# Assignment
Each line of data below is to be returned exactly, leaving out any picture.

# Dataset excerpts
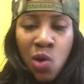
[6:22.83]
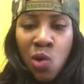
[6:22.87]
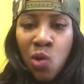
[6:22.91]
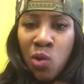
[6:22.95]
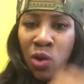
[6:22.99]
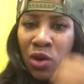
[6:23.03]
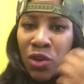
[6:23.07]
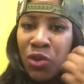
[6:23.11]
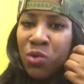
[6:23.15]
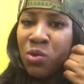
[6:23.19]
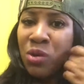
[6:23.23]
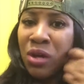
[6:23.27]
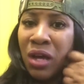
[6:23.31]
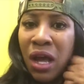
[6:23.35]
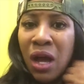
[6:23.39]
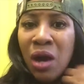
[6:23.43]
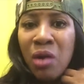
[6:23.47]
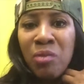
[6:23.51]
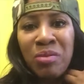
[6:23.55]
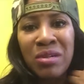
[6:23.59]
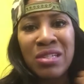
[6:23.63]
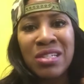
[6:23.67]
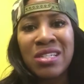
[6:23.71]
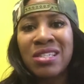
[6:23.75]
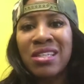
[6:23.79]
or you could
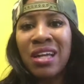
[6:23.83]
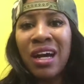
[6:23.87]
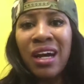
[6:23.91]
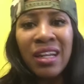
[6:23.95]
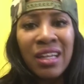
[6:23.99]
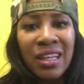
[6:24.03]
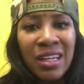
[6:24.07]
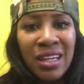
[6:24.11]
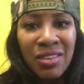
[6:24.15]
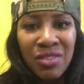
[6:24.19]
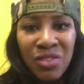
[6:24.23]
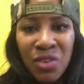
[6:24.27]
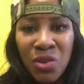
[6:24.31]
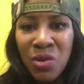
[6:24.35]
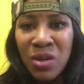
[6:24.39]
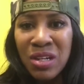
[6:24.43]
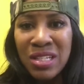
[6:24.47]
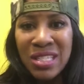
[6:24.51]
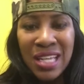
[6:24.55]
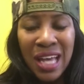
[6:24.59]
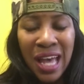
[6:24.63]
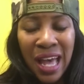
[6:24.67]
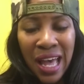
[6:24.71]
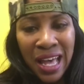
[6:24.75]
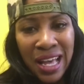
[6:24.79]
help her study for a
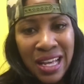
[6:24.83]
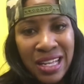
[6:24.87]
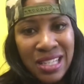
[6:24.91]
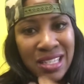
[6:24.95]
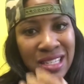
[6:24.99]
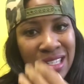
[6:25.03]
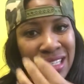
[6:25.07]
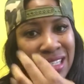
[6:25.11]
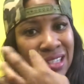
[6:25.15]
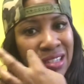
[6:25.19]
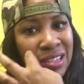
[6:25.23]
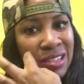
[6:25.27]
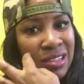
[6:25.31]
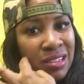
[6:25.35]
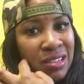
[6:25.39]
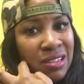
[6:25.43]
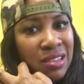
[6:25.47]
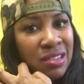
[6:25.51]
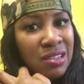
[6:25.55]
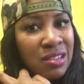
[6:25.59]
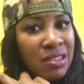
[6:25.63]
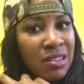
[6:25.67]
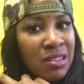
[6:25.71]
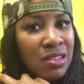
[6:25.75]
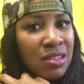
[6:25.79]
test.
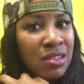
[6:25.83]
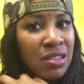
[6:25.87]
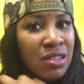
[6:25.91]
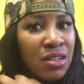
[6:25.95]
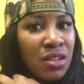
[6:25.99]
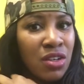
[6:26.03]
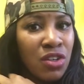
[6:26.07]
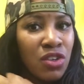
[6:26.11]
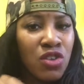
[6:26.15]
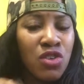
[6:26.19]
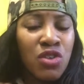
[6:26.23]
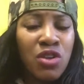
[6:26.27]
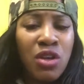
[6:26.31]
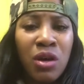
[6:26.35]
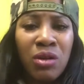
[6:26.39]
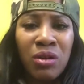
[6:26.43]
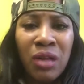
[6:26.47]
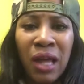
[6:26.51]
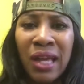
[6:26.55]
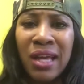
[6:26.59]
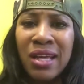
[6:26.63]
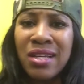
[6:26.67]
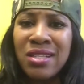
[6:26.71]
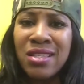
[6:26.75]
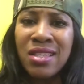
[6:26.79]

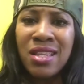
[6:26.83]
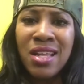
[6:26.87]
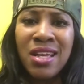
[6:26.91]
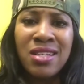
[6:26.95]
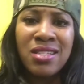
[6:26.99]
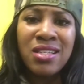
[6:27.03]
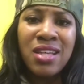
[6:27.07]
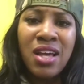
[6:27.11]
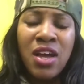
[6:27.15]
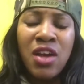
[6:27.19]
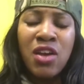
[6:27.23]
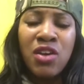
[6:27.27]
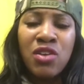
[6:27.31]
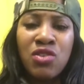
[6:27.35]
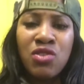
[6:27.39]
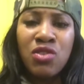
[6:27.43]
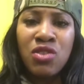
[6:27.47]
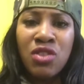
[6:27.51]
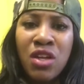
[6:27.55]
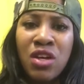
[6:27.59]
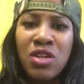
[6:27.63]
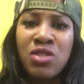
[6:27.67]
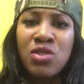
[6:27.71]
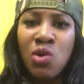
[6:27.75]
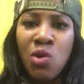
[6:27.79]
Like it is,
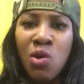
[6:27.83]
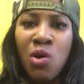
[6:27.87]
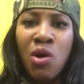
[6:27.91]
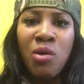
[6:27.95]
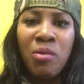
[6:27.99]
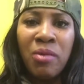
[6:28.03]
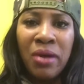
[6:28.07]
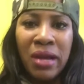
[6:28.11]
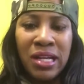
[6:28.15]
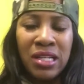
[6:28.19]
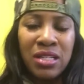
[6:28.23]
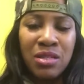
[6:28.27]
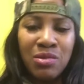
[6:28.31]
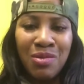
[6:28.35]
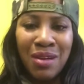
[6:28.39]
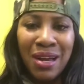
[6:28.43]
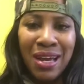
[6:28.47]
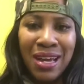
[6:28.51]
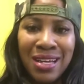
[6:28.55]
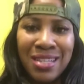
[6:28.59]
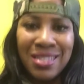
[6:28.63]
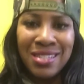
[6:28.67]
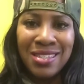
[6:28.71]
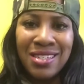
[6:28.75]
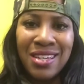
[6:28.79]
there's always
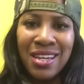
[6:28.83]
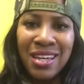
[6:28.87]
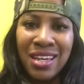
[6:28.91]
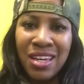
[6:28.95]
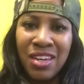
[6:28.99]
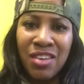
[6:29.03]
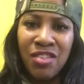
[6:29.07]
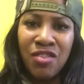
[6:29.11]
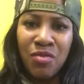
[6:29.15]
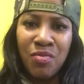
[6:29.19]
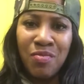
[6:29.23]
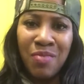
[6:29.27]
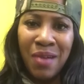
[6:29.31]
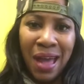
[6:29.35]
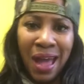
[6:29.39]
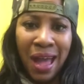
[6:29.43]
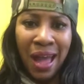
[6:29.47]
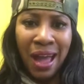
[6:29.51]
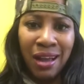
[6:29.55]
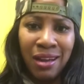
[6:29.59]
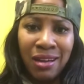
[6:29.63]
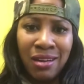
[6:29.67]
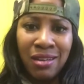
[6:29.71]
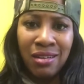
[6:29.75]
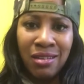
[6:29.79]
ways to give
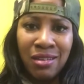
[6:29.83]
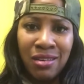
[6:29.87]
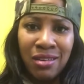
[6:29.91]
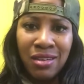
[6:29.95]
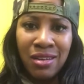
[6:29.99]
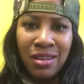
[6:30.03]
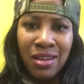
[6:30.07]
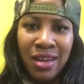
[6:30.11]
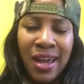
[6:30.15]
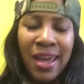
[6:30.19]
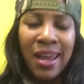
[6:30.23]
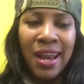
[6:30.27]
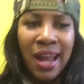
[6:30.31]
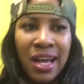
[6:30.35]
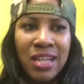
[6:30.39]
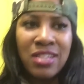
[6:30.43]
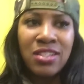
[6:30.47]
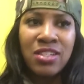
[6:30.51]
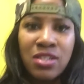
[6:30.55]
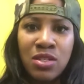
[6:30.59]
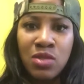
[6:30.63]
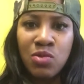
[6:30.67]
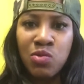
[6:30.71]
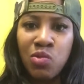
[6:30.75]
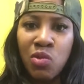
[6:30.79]
back. And I
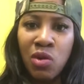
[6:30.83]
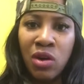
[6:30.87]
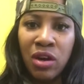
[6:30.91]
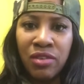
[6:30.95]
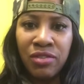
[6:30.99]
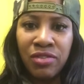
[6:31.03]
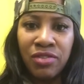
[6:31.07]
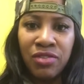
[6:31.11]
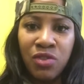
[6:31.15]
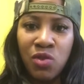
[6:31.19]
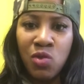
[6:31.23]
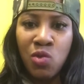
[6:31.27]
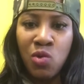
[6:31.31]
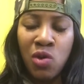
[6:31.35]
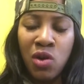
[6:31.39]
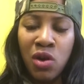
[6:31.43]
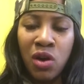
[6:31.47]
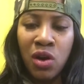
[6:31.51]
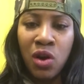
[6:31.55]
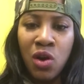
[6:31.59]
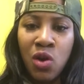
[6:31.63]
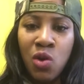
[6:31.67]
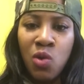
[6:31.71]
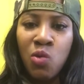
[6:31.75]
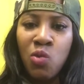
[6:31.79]
just want
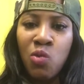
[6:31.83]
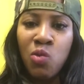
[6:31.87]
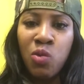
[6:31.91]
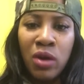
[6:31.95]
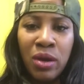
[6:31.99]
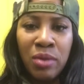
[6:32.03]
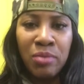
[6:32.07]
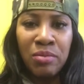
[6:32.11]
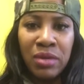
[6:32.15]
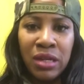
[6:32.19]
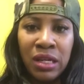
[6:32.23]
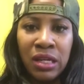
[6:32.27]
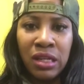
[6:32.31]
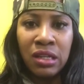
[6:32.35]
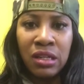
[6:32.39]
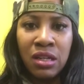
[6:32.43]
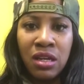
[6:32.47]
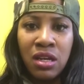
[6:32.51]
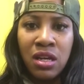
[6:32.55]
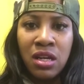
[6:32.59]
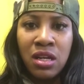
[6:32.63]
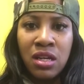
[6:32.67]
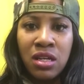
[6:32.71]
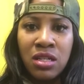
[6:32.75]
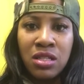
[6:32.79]
for women
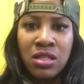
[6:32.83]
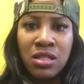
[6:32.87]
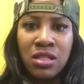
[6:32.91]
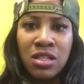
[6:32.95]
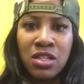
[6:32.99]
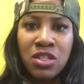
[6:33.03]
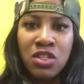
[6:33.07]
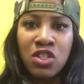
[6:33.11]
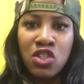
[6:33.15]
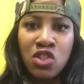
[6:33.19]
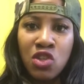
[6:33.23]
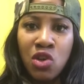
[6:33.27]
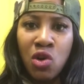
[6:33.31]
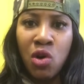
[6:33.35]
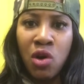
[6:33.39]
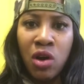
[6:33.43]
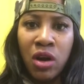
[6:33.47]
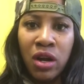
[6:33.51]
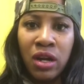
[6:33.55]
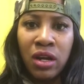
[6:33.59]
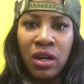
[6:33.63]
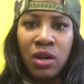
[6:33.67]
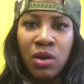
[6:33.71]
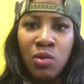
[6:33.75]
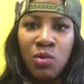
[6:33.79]
to
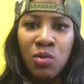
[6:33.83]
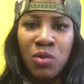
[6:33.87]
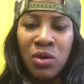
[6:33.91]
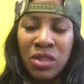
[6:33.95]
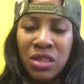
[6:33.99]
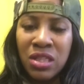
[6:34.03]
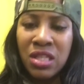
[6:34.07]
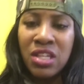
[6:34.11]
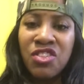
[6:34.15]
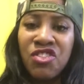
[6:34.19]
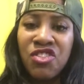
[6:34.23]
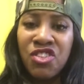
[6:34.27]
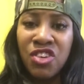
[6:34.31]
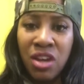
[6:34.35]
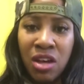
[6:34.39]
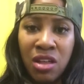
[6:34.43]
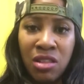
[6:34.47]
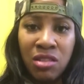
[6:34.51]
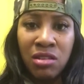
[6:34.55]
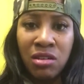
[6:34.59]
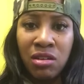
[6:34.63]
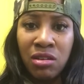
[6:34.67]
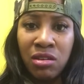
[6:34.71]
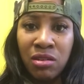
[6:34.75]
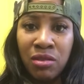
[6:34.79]
start with each
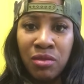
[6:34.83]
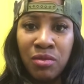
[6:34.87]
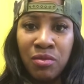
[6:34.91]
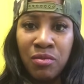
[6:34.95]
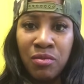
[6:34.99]
other.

# Result below
[6:22.83]
[6:22.87]
[6:22.91]
[6:22.95]
[6:22.99]
[6:23.03]
[6:23.07]
[6:23.11]
[6:23.15]
[6:23.19]
[6:23.23]
[6:23.27]
[6:23.31]
[6:23.35]
[6:23.39]
[6:23.43]
[6:23.47]
[6:23.51]
[6:23.55]
[6:23.59]
[6:23.63]
[6:23.67]
[6:23.71]
[6:23.75]
[6:23.79]
or you could
[6:23.83]
[6:23.87]
[6:23.91]
[6:23.95]
[6:23.99]
[6:24.03]
[6:24.07]
[6:24.11]
[6:24.15]
[6:24.19]
[6:24.23]
[6:24.27]
[6:24.31]
[6:24.35]
[6:24.39]
[6:24.43]
[6:24.47]
[6:24.51]
[6:24.55]
[6:24.59]
[6:24.63]
[6:24.67]
[6:24.71]
[6:24.75]
[6:24.79]
help her study for a
[6:24.83]
[6:24.87]
[6:24.91]
[6:24.95]
[6:24.99]
[6:25.03]
[6:25.07]
[6:25.11]
[6:25.15]
[6:25.19]
[6:25.23]
[6:25.27]
[6:25.31]
[6:25.35]
[6:25.39]
[6:25.43]
[6:25.47]
[6:25.51]
[6:25.55]
[6:25.59]
[6:25.63]
[6:25.67]
[6:25.71]
[6:25.75]
[6:25.79]
test.
[6:25.83]
[6:25.87]
[6:25.91]
[6:25.95]
[6:25.99]
[6:26.03]
[6:26.07]
[6:26.11]
[6:26.15]
[6:26.19]
[6:26.23]
[6:26.27]
[6:26.31]
[6:26.35]
[6:26.39]
[6:26.43]
[6:26.47]
[6:26.51]
[6:26.55]
[6:26.59]
[6:26.63]
[6:26.67]
[6:26.71]
[6:26.75]
[6:26.79]

[6:26.83]
[6:26.87]
[6:26.91]
[6:26.95]
[6:26.99]
[6:27.03]
[6:27.07]
[6:27.11]
[6:27.15]
[6:27.19]
[6:27.23]
[6:27.27]
[6:27.31]
[6:27.35]
[6:27.39]
[6:27.43]
[6:27.47]
[6:27.51]
[6:27.55]
[6:27.59]
[6:27.63]
[6:27.67]
[6:27.71]
[6:27.75]
[6:27.79]
Like it is,
[6:27.83]
[6:27.87]
[6:27.91]
[6:27.95]
[6:27.99]
[6:28.03]
[6:28.07]
[6:28.11]
[6:28.15]
[6:28.19]
[6:28.23]
[6:28.27]
[6:28.31]
[6:28.35]
[6:28.39]
[6:28.43]
[6:28.47]
[6:28.51]
[6:28.55]
[6:28.59]
[6:28.63]
[6:28.67]
[6:28.71]
[6:28.75]
[6:28.79]
there's always
[6:28.83]
[6:28.87]
[6:28.91]
[6:28.95]
[6:28.99]
[6:29.03]
[6:29.07]
[6:29.11]
[6:29.15]
[6:29.19]
[6:29.23]
[6:29.27]
[6:29.31]
[6:29.35]
[6:29.39]
[6:29.43]
[6:29.47]
[6:29.51]
[6:29.55]
[6:29.59]
[6:29.63]
[6:29.67]
[6:29.71]
[6:29.75]
[6:29.79]
ways to give
[6:29.83]
[6:29.87]
[6:29.91]
[6:29.95]
[6:29.99]
[6:30.03]
[6:30.07]
[6:30.11]
[6:30.15]
[6:30.19]
[6:30.23]
[6:30.27]
[6:30.31]
[6:30.35]
[6:30.39]
[6:30.43]
[6:30.47]
[6:30.51]
[6:30.55]
[6:30.59]
[6:30.63]
[6:30.67]
[6:30.71]
[6:30.75]
[6:30.79]
back. And I
[6:30.83]
[6:30.87]
[6:30.91]
[6:30.95]
[6:30.99]
[6:31.03]
[6:31.07]
[6:31.11]
[6:31.15]
[6:31.19]
[6:31.23]
[6:31.27]
[6:31.31]
[6:31.35]
[6:31.39]
[6:31.43]
[6:31.47]
[6:31.51]
[6:31.55]
[6:31.59]
[6:31.63]
[6:31.67]
[6:31.71]
[6:31.75]
[6:31.79]
just want
[6:31.83]
[6:31.87]
[6:31.91]
[6:31.95]
[6:31.99]
[6:32.03]
[6:32.07]
[6:32.11]
[6:32.15]
[6:32.19]
[6:32.23]
[6:32.27]
[6:32.31]
[6:32.35]
[6:32.39]
[6:32.43]
[6:32.47]
[6:32.51]
[6:32.55]
[6:32.59]
[6:32.63]
[6:32.67]
[6:32.71]
[6:32.75]
[6:32.79]
for women
[6:32.83]
[6:32.87]
[6:32.91]
[6:32.95]
[6:32.99]
[6:33.03]
[6:33.07]
[6:33.11]
[6:33.15]
[6:33.19]
[6:33.23]
[6:33.27]
[6:33.31]
[6:33.35]
[6:33.39]
[6:33.43]
[6:33.47]
[6:33.51]
[6:33.55]
[6:33.59]
[6:33.63]
[6:33.67]
[6:33.71]
[6:33.75]
[6:33.79]
to
[6:33.83]
[6:33.87]
[6:33.91]
[6:33.95]
[6:33.99]
[6:34.03]
[6:34.07]
[6:34.11]
[6:34.15]
[6:34.19]
[6:34.23]
[6:34.27]
[6:34.31]
[6:34.35]
[6:34.39]
[6:34.43]
[6:34.47]
[6:34.51]
[6:34.55]
[6:34.59]
[6:34.63]
[6:34.67]
[6:34.71]
[6:34.75]
[6:34.79]
start with each
[6:34.83]
[6:34.87]
[6:34.91]
[6:34.95]
[6:34.99]
other.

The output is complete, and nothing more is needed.